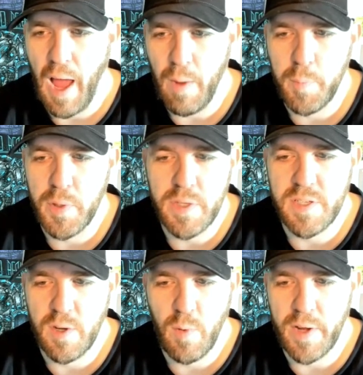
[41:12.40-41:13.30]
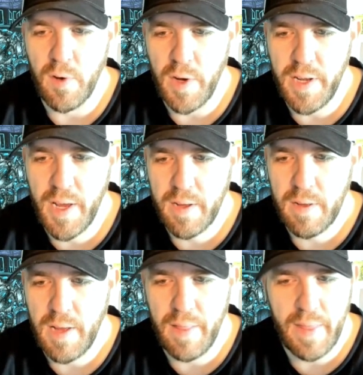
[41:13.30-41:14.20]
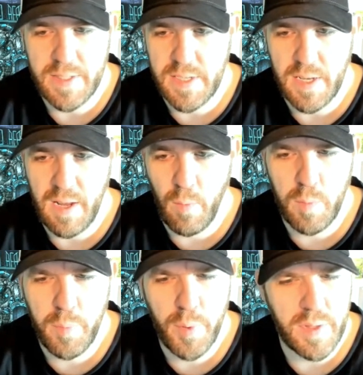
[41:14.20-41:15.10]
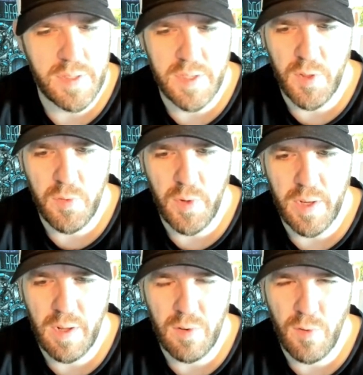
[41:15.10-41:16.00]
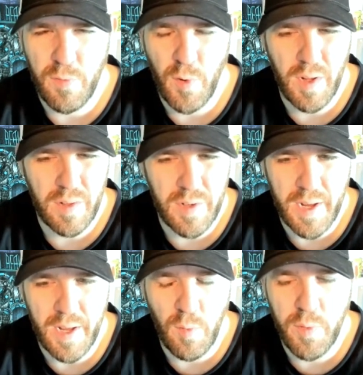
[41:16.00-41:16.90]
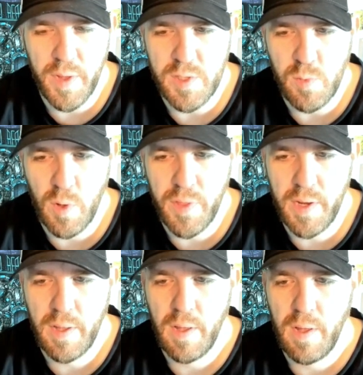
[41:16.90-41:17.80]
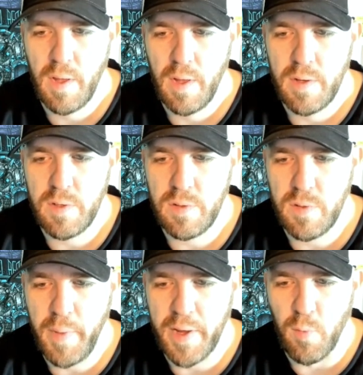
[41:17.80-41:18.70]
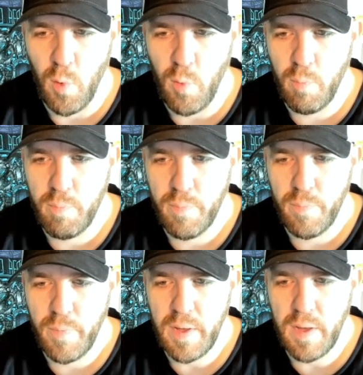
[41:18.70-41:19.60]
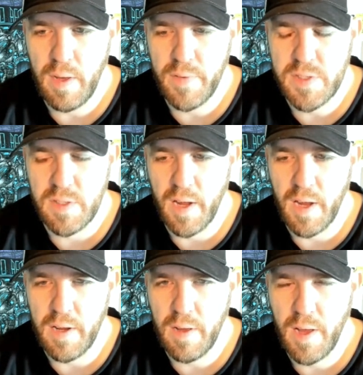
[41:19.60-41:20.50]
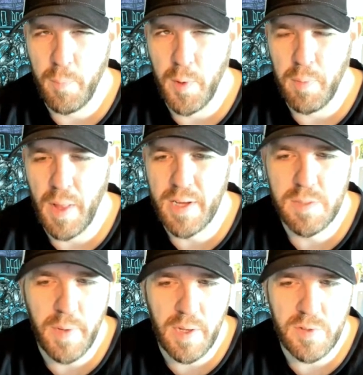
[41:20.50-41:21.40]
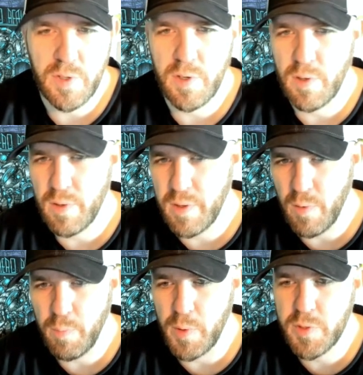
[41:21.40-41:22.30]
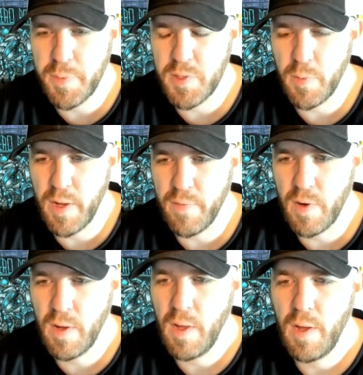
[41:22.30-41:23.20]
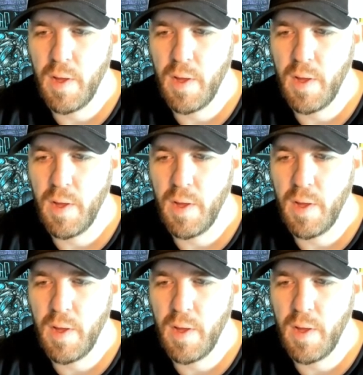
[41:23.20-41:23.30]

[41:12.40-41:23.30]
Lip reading: I would put this in a red and green deck, and that's it. I wouldn't put this in a 3-color or 4-color deck. I don't think it's worth it to make room if it's not going to help your black spells or your blue spells or whatever.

Task prompt: Repeat the data above exactly, images excluded.

Output of the exercise:
[41:12.40-41:13.30]
[41:13.30-41:14.20]
[41:14.20-41:15.10]
[41:15.10-41:16.00]
[41:16.00-41:16.90]
[41:16.90-41:17.80]
[41:17.80-41:18.70]
[41:18.70-41:19.60]
[41:19.60-41:20.50]
[41:20.50-41:21.40]
[41:21.40-41:22.30]
[41:22.30-41:23.20]
[41:23.20-41:23.30]

[41:12.40-41:23.30]
Lip reading: I would put this in a red and green deck, and that's it. I wouldn't put this in a 3-color or 4-color deck. I don't think it's worth it to make room if it's not going to help your black spells or your blue spells or whatever.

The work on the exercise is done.